Task statement: Write out the records below exactly as they appear, skipping each picture.

Records from a dataset:
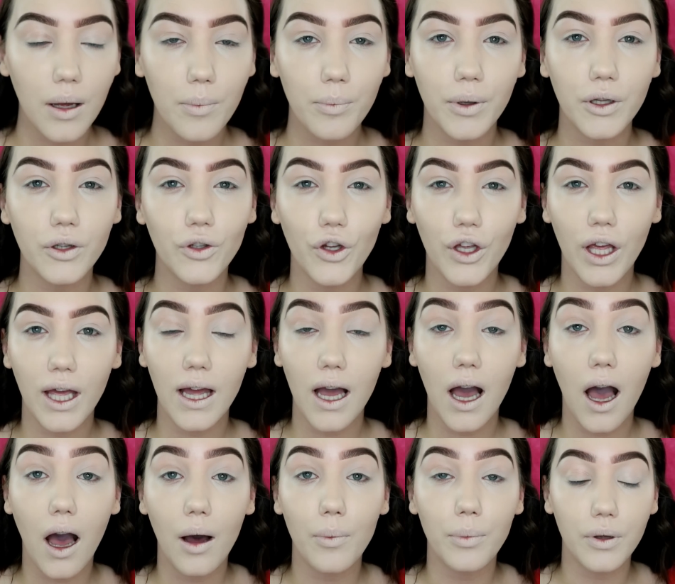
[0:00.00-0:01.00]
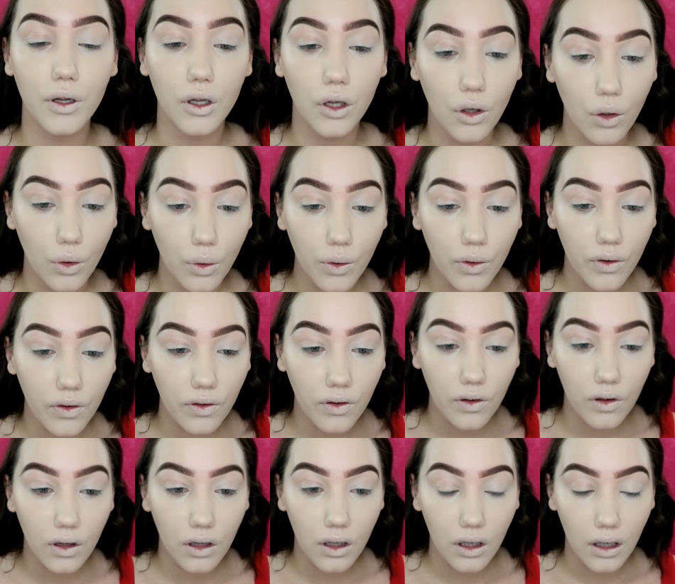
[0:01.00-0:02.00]
But looking up
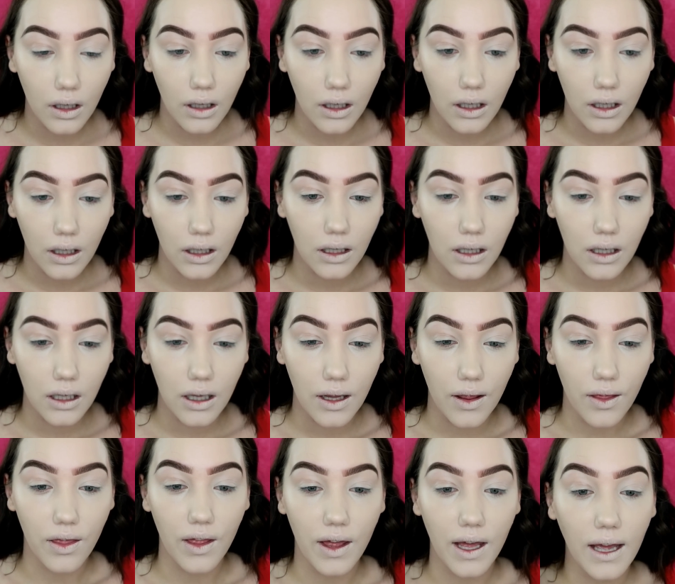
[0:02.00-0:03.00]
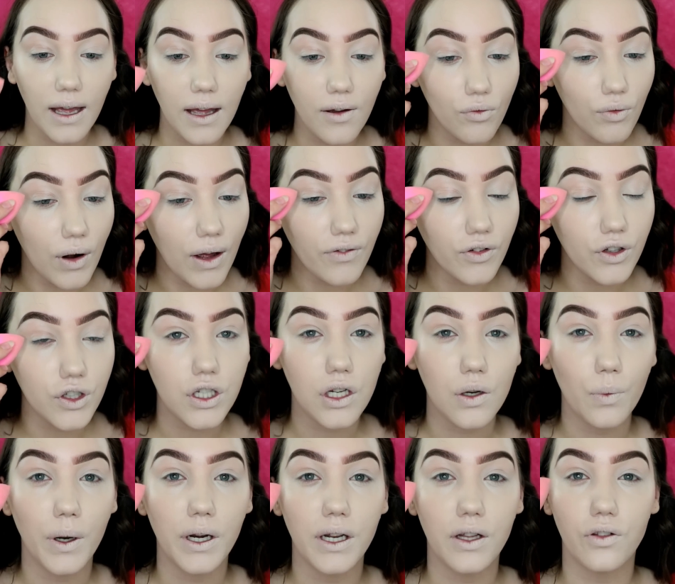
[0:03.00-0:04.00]
close, the
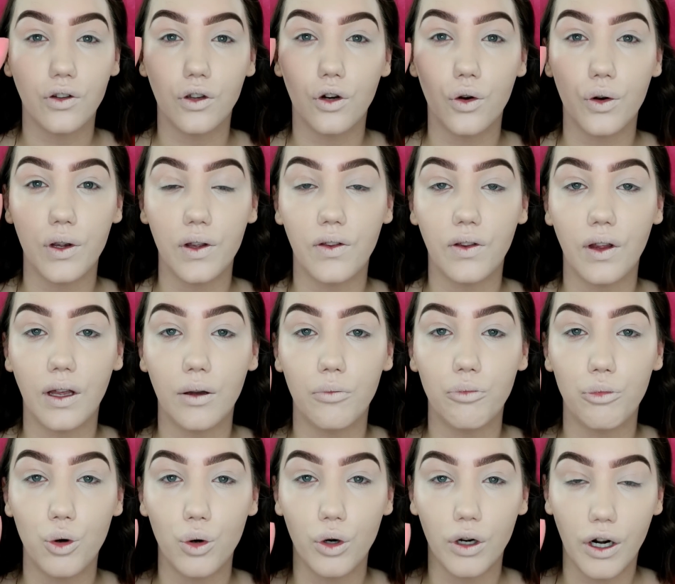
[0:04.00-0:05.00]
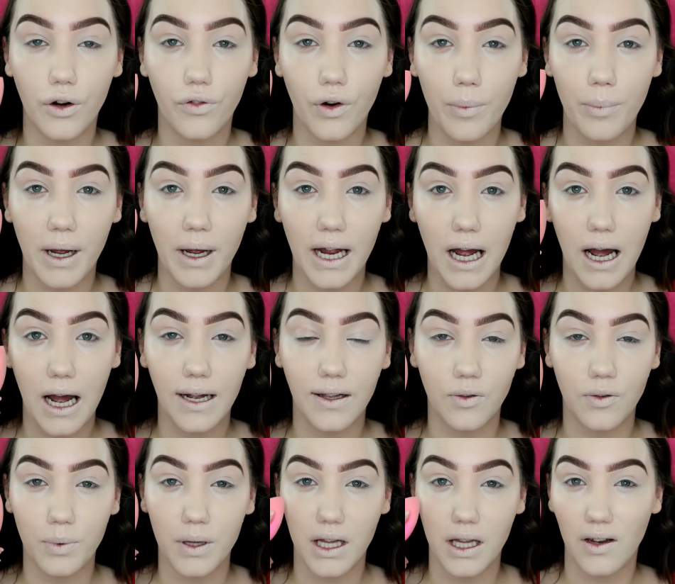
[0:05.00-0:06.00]
Revolution one is creasing more around my
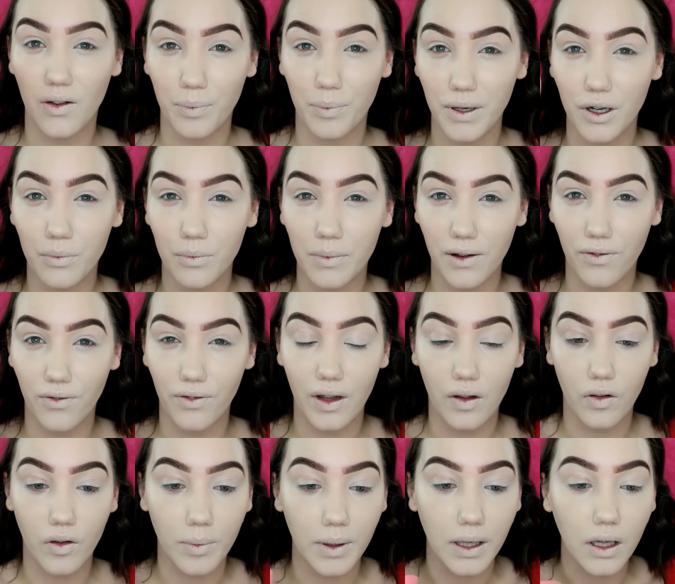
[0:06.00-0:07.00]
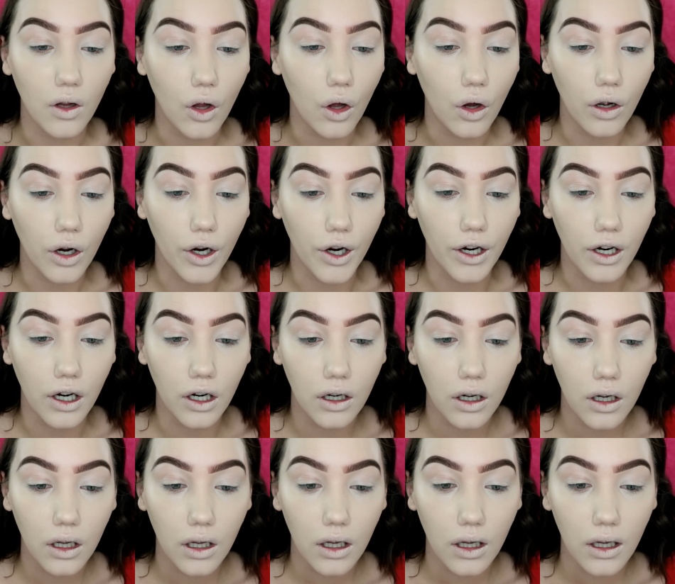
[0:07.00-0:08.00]
eyes, but then it's been on my face a bit longer.
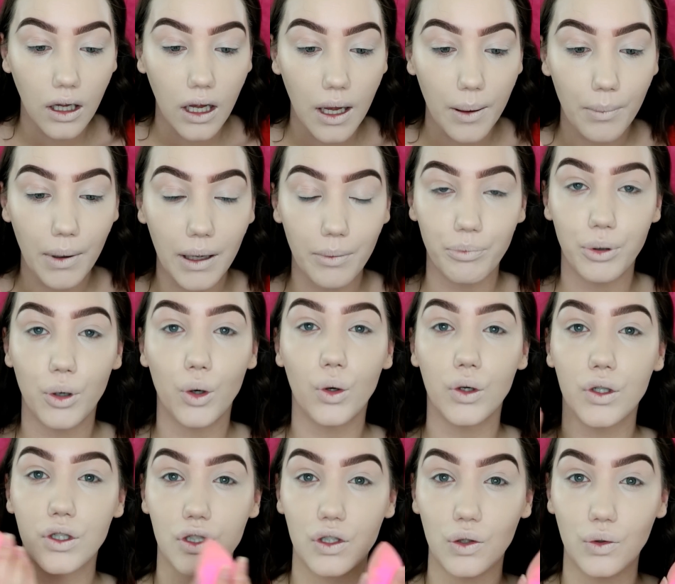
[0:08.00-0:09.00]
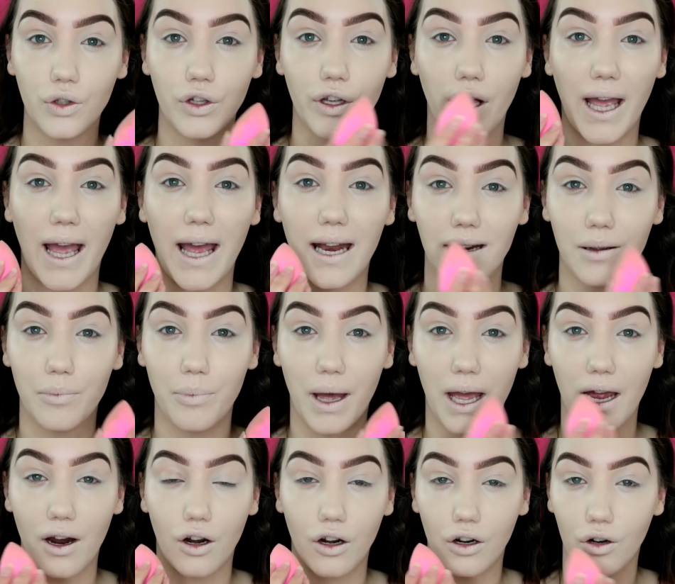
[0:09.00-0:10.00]
My pores don't look any
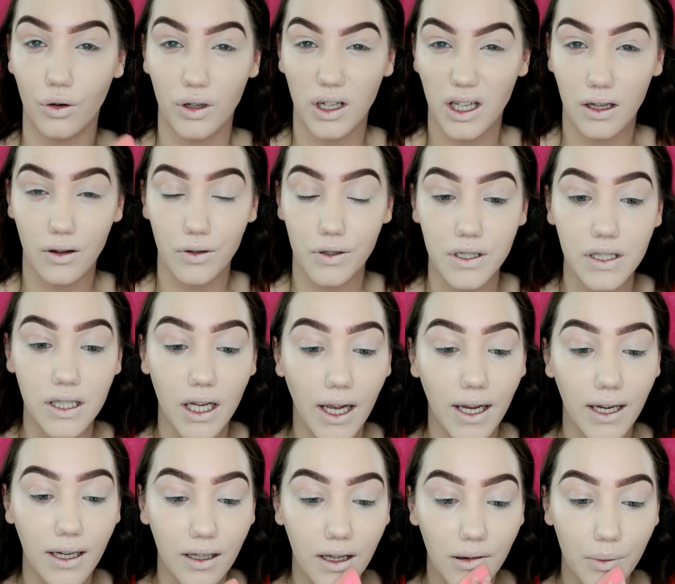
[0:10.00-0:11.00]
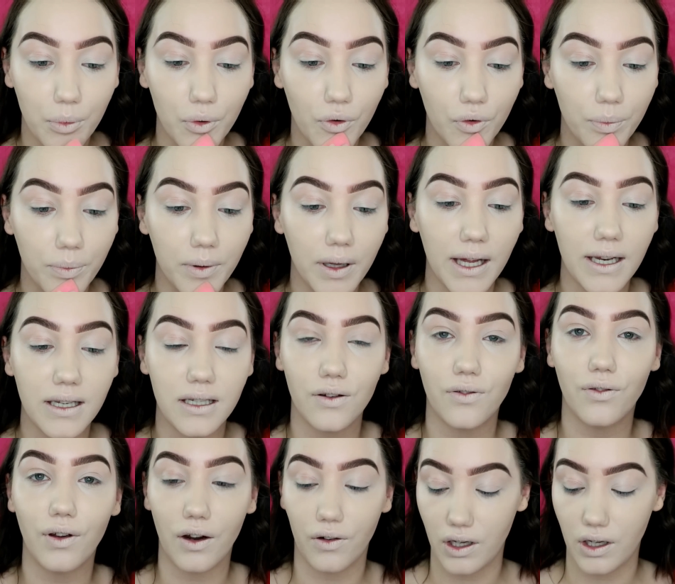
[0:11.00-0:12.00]
better on either side. They both
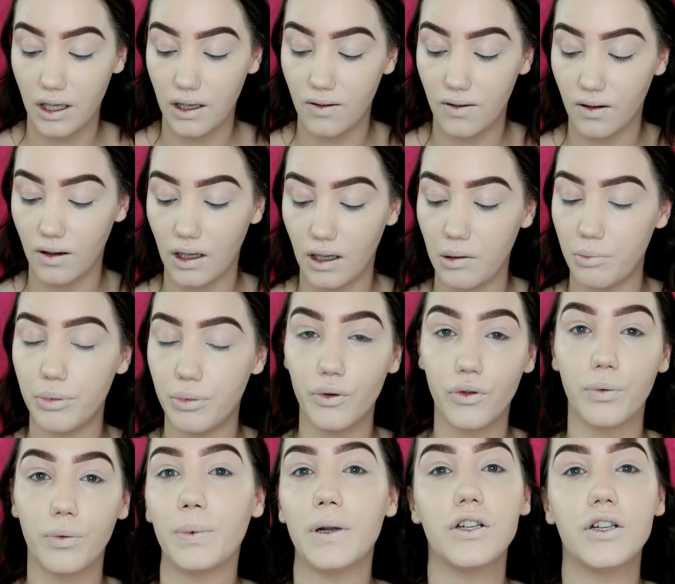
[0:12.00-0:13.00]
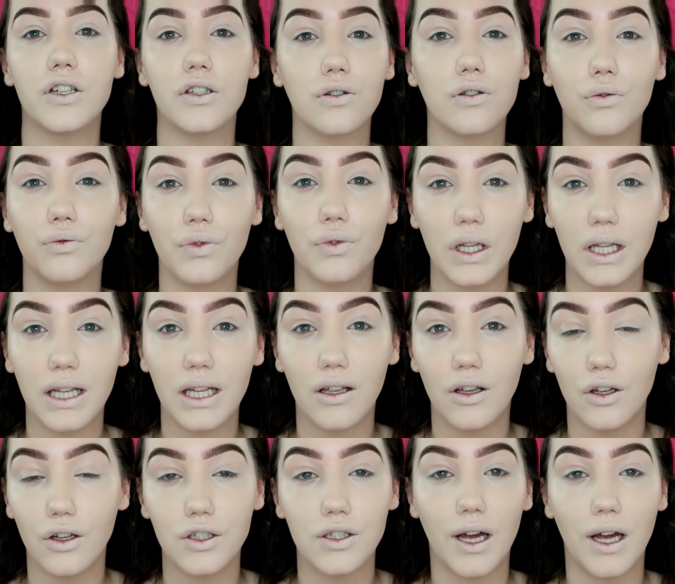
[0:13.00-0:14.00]
blended very easily. Both sponges are really
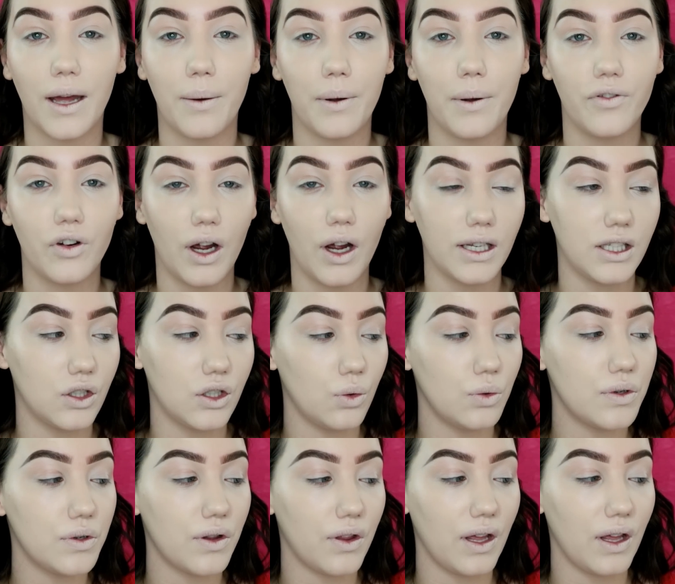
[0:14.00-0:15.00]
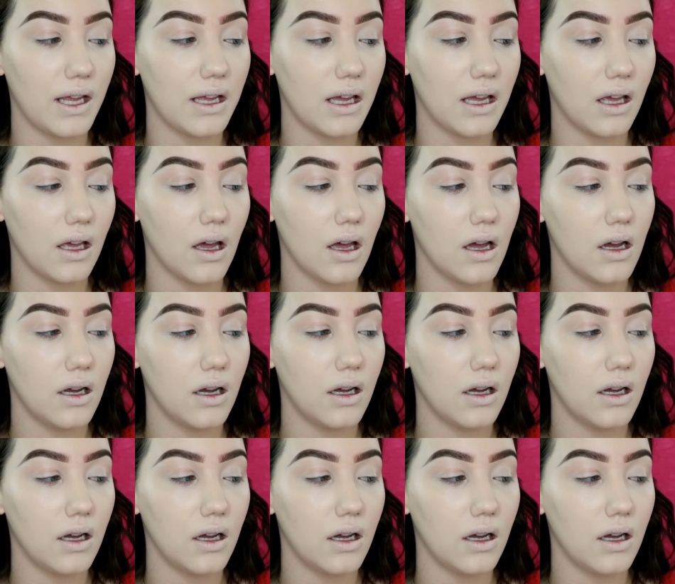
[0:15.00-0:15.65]
good. However, I don't think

Exercise solution:
[0:00.00-0:01.00]
[0:01.00-0:02.00]
But looking up
[0:02.00-0:03.00]
[0:03.00-0:04.00]
close, the
[0:04.00-0:05.00]
[0:05.00-0:06.00]
Revolution one is creasing more around my
[0:06.00-0:07.00]
[0:07.00-0:08.00]
eyes, but then it's been on my face a bit longer.
[0:08.00-0:09.00]
[0:09.00-0:10.00]
My pores don't look any
[0:10.00-0:11.00]
[0:11.00-0:12.00]
better on either side. They both
[0:12.00-0:13.00]
[0:13.00-0:14.00]
blended very easily. Both sponges are really
[0:14.00-0:15.00]
[0:15.00-0:15.65]
good. However, I don't think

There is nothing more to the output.